Pocas veces le había entendido. A lo largo de los años lo había intentado mucho, quizás demasiadas veces, porque ahora se sentía muy perdida y con un sabor amargo en la boca. Era el desenlace esperado desde el primer día, aunque no por conocerlo había sido capaz de tirar la toalla.
En lo que era afortunada es en no haberse aislado. Igualmente, comprendía que, a pesar de sus idas y venidas, había perdido: oportunidades, sueños, compañías, ¿una existencia distinta y mejor? Era consciente de que las vidas posibles suelen resultar muy atractivas, porque de ellas borramos cualquier rastro de desgracia, tristeza, tragedia.
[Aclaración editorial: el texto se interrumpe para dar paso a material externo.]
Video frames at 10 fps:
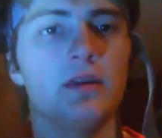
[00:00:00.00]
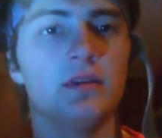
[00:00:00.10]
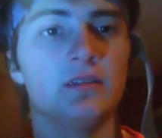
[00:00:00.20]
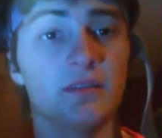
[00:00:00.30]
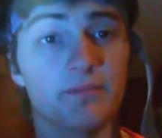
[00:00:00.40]

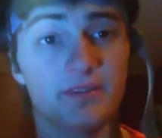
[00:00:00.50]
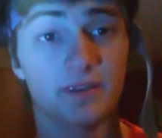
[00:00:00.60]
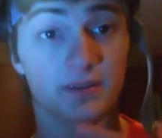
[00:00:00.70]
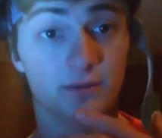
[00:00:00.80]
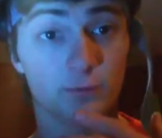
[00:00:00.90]
is
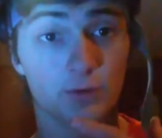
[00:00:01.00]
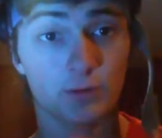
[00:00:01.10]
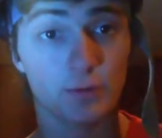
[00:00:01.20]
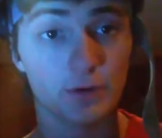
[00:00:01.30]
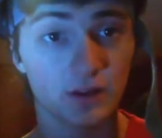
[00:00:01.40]
something we
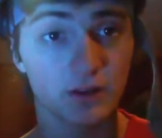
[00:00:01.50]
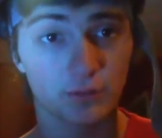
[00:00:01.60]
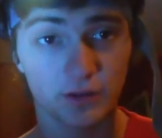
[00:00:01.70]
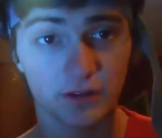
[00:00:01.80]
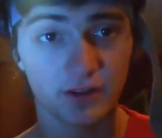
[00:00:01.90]
really,
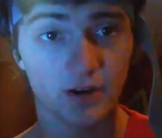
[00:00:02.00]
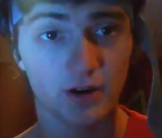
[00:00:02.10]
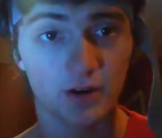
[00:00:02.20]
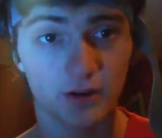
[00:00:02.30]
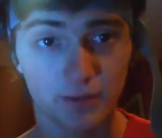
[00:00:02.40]
really
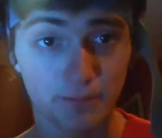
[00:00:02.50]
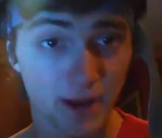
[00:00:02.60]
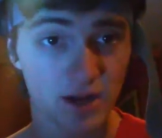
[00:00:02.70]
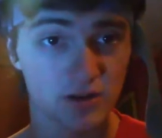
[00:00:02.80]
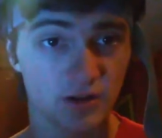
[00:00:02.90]
are
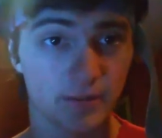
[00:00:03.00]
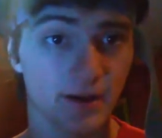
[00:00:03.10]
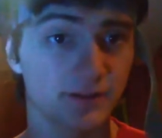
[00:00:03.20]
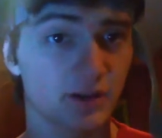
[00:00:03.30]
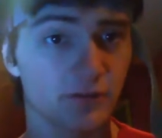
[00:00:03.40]
compassionate
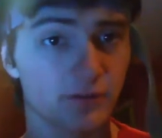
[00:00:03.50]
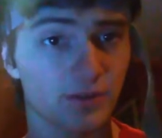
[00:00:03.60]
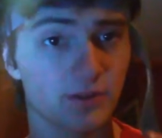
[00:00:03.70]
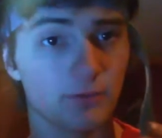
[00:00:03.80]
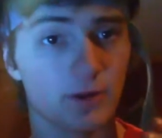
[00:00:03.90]
about, stuff
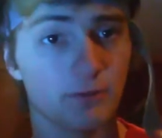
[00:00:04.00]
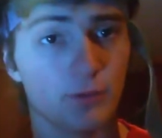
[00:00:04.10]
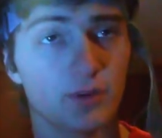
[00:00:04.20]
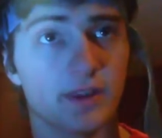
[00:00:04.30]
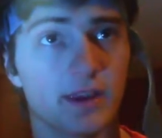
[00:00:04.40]
that we
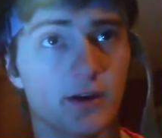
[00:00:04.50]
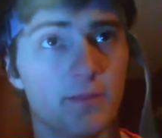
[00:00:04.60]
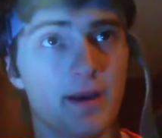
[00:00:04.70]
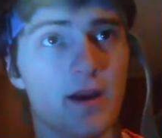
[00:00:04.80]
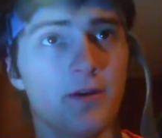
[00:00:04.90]
really care
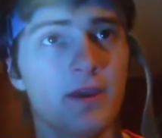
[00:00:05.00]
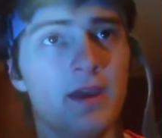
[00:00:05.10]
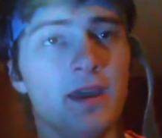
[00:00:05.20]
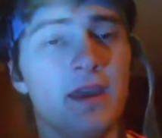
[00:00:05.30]
about.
También sabía que, por eso, son patrañas imaginadas en la cabeza, buenas para hacer un tablón de objetivos, malas para aferrarse a ellas y considerarlas una verdadera posibilidad. No lo son.
Lo miraba perpleja. Él tenía sus profundos ojos verdeazulados mirándola fijamente, penetrando en sus pupilas para descubrir sus más escondidos pensamientos. Siempre había tenido esa sensación con él, por mucho que el tiempo juntos le hubiera dejado claro que no podía hacer algo así. Sí conseguía detectar cualquier mínimo cambio en ella y preveer su reacción antes de que la hubiera pensado. Esa circunstancia le daba miedo y le resultaba tremendamente atractiva por igual. Quizás era una de las razones por las que había vuelto a él tantas veces, o nunca se había ido del todo.
Y allí estaba, desconcertada. Nadando en esos iris mar Mediterráneo y sin querer volver a preguntar. Asombrada de su propia reacción. Ahora lo entendía. Él siempre le había hablado con la voz tapada. Y ella no había podido descubrir cómo liberarla para comprenderle. Así de simple. Y lo cierto es que ya estaba cansada de intentarlo.
Se giró para dar media vuelta en silencio y se fue. Esta vez fue el rostro de él en el que se percibió esa alteración mínima que mostró, por primera vez en todo ese tiempo, estupor y miedo.
Para Javier Rojas, cuyas palabras inspiraron este relato.